To confront or accept? -Null values
Recently, the prevalence of NULL values in my datasets has been the bain of my existence. Rows that are missing one or more column values are causing issues with understanding and developing my final EDA. Simply put, I want them to go away.
I’ve read a lot of documentation about what the best practice is for dealing with NULL values in a dataset and have found there is no blanket solution for this issue and unfortunately, just removing them isn’t always the best option.
Sure, when your dataset is enormous (10M rows anyone?), you can afford to drop 35,000 rows that are missing a duration_length and not bat an eye. Who would notice and frankly, who would care? I typically enter into this process wanting to spend as little time (and write as little code) as possible to solve this problem. Here are some of the methods I’ve recently employed:
- Ignore them. Pretend they’re not there and move on with your life.
- Completely drop these NULL violators from the equation. Seriously, a dropna() is a favorite of mine.
- Replace the NULL values with a measure of central tendency (mean, median, etc)
- Drop the offending column- keep the variables that are present and ignore the missing fields
- Model your data to predict what the NULL value would be and replace it
Pandas has, of course, provided robust documentation on how to perform these actions in Python, which is wonderfully quick and effective.
There are pros and cons to each of these methods. Simply dropping the rows that have a NULL field obviously equates to a loss of data which can be dangerous. For example, your dataset shows that the majority of Android users are missing a duration_length field for their session. Sure, we can delete them (iOS users make up the bulk of our users anyway) but now we have limited our representation of Android users in our dataset. They’ve morphed from exhibiting one aggregate behavior into another entirely and are now (potentially) Frankensteined versions of themselves. From a business standpoint, this is a big no no. Additionally, NULL values may be indicative of a bug in your code that is causing something to not be logged accurately.
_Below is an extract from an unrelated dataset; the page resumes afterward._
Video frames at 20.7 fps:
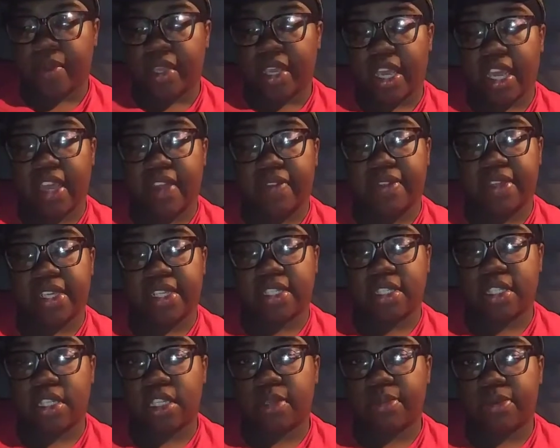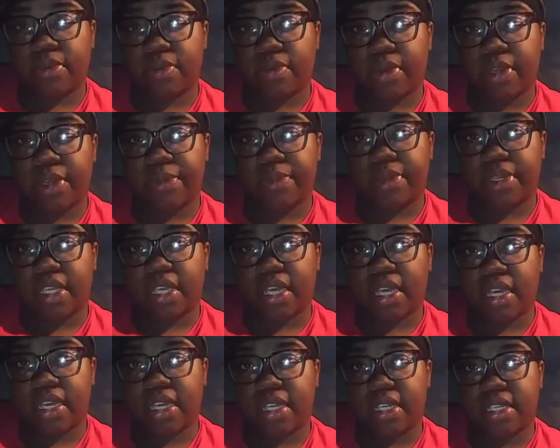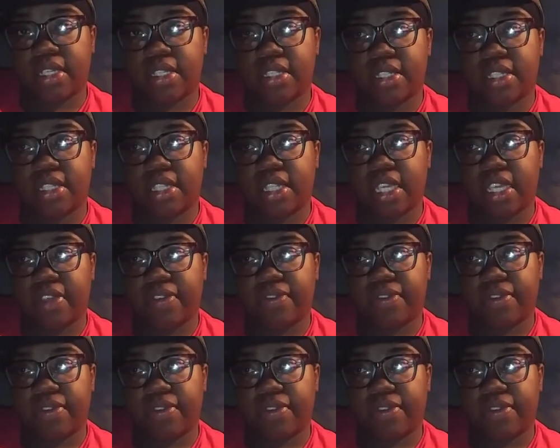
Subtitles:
I have the extendable one because the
So what about replacing the value with a central tendency measure? Well, we all know that means can be entirely misleading on a dataset with a high variance. Medians are also tricky if you want to include those outliers. In fact, replacing data in general is risky because, simply put, we are creating false values for real data. The goal is estimate with some accuracy what’s not there without completely fucking everything up. (Oddly, that last statement may be the data scientist role described in a nutshell).
Regressions are an interesting method to approach NULL values, although it’s definitely not the quickest. Essentially predicting what a value should be based on values we do have is a unique proxy for having the real thing. Using this criteria (male Android users in the Miami area typically have a duration_length of between 75–95 seconds), we can decently predict what value should be there and pretend it’s real. I’m finding this is much easier to do in R than Python, but I haven’t given up.
Whatever method you find yourself drawn to, I’d recommend trying out at least one other one before settling on your decision to see how your data is impacted. Although admittedly, I’m probably going to stick with my dropna() and move on with my life.